Dans son avis sur le projet de loi n° 73.14, le conseil a déclaré que le Premier ministre disposait de pouvoirs de nomination étendus au détriment des autres autorités constitutionnelles, à savoir le roi et le Parlement.
Il a estimé que la priorité accordée au Premier ministre dans la structure de nomination – 55 % des nominations – constituait un risque pour l’indépendance de l’autorité en tant qu’institution constitutionnelle, étant donné le contrôle du gouvernement sur l’administration publique et la supervision des institutions et entreprises publiques.

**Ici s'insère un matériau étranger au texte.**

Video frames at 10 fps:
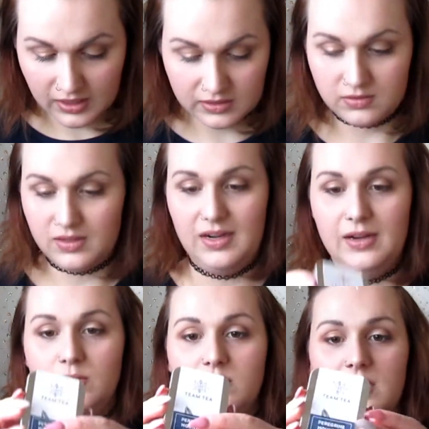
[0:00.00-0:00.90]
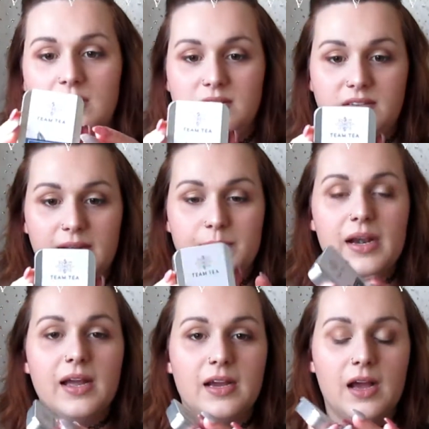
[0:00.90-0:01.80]
It's a little slidey tin, a bit
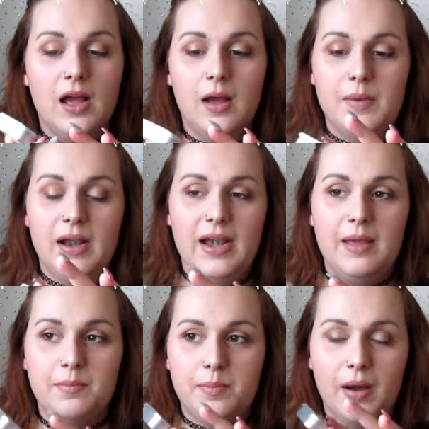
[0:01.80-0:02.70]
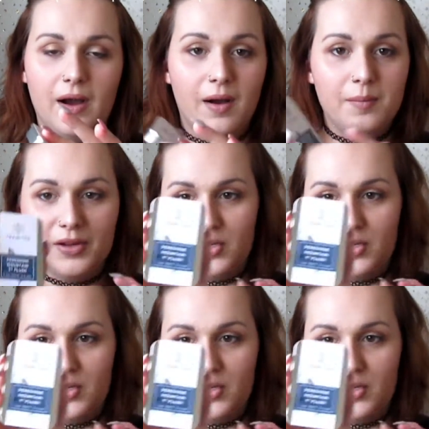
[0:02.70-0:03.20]
like a lip balm, but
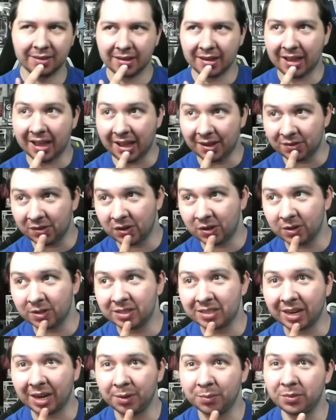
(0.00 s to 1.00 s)
I have a hard
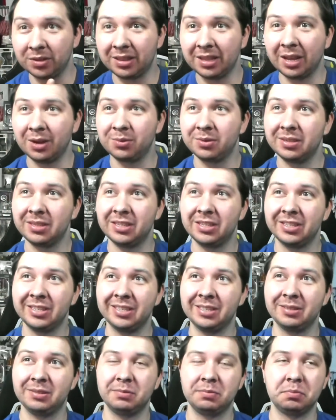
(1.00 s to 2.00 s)
time with that one.
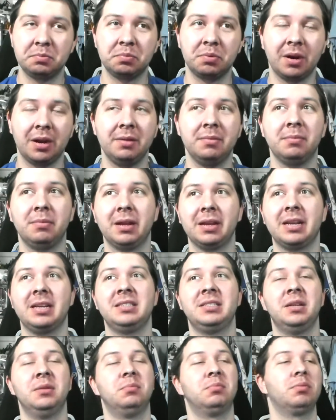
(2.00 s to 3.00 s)
Pri like I
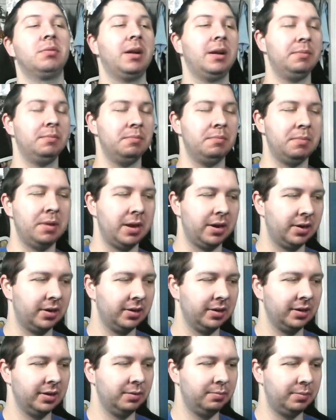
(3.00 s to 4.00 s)
said,
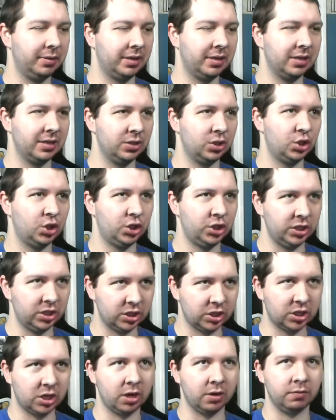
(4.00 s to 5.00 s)
primarily because she's
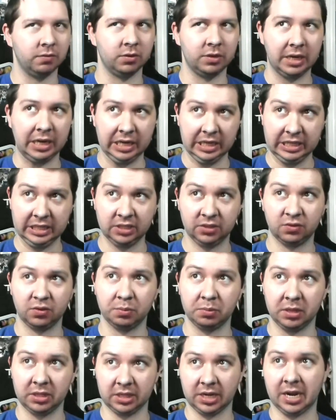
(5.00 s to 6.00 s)
covered at least from
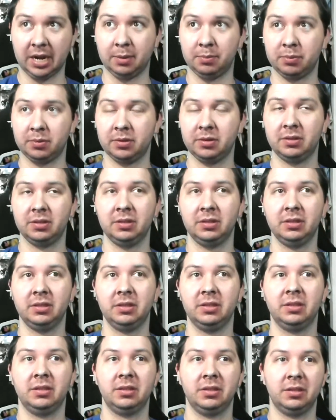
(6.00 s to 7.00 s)
the top.
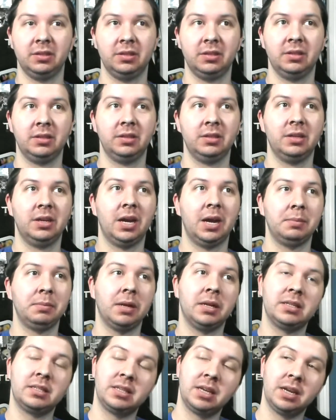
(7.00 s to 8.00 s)
I'm
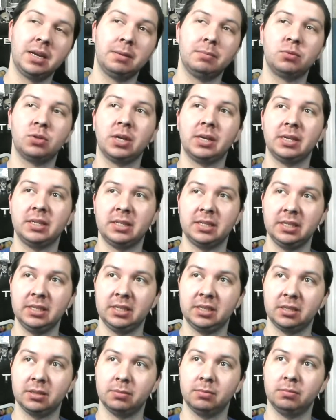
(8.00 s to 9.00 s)
not saying I'm trying to see
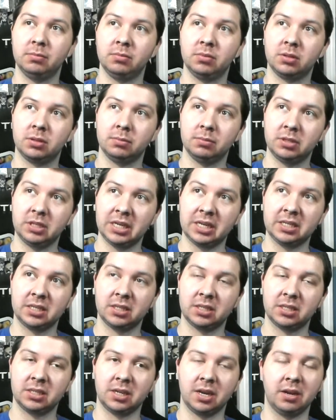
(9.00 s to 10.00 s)
some some chest
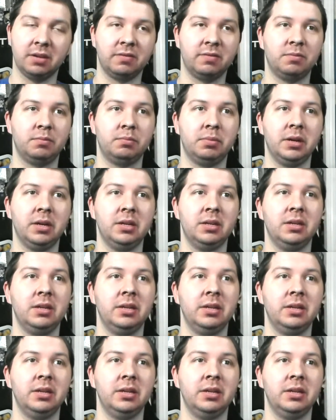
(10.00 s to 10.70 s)
stuff, but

Le conseil a proposé une composition alternative pour cette institution spécialisée dans les droits de l’homme et la lutte contre la discrimination. En plus d’un président et d’un secrétaire général nommés par décret royal, elle comprendrait sept experts reconnus au niveau national et international pour leur grande expertise et leur travail remarquable dans les domaines de l’égalité, de la parité et de la lutte contre la discrimination, en particulier la discrimination fondée sur le sexe, sous réserve d’un nombre minimal d’années d’expérience.
Il a proposé de réécrire l’article 4 afin que le roi nomme deux experts, le Premier ministre deux, le président de la Chambre des représentants un, le président de la Chambre des conseillers un et le Conseil national de la magistrature un. Le conseil a déclaré que la nomination par le roi du président, du secrétaire général et de certains membres constituerait une garantie fondamentale de l’indépendance, comme pour les institutions visées aux articles 161 et 170 de la Constitution.
Le conseil a également souhaité que l’autorité dispose d’un rôle quasi judiciaire lui permettant de plaider et de se constituer partie civile. Il a recommandé que l’autorité puisse se constituer partie civile lorsque des procureurs ou une autre partie civile engagent une action en matière de discrimination relevant de son champ de compétence, et qu’elle puisse transmettre aux autorités judiciaires ou professionnelles compétentes les informations relatives aux plaintes qu’elle a examinées, afin qu’elles prennent les mesures appropriées à l’égard des discriminations constatées.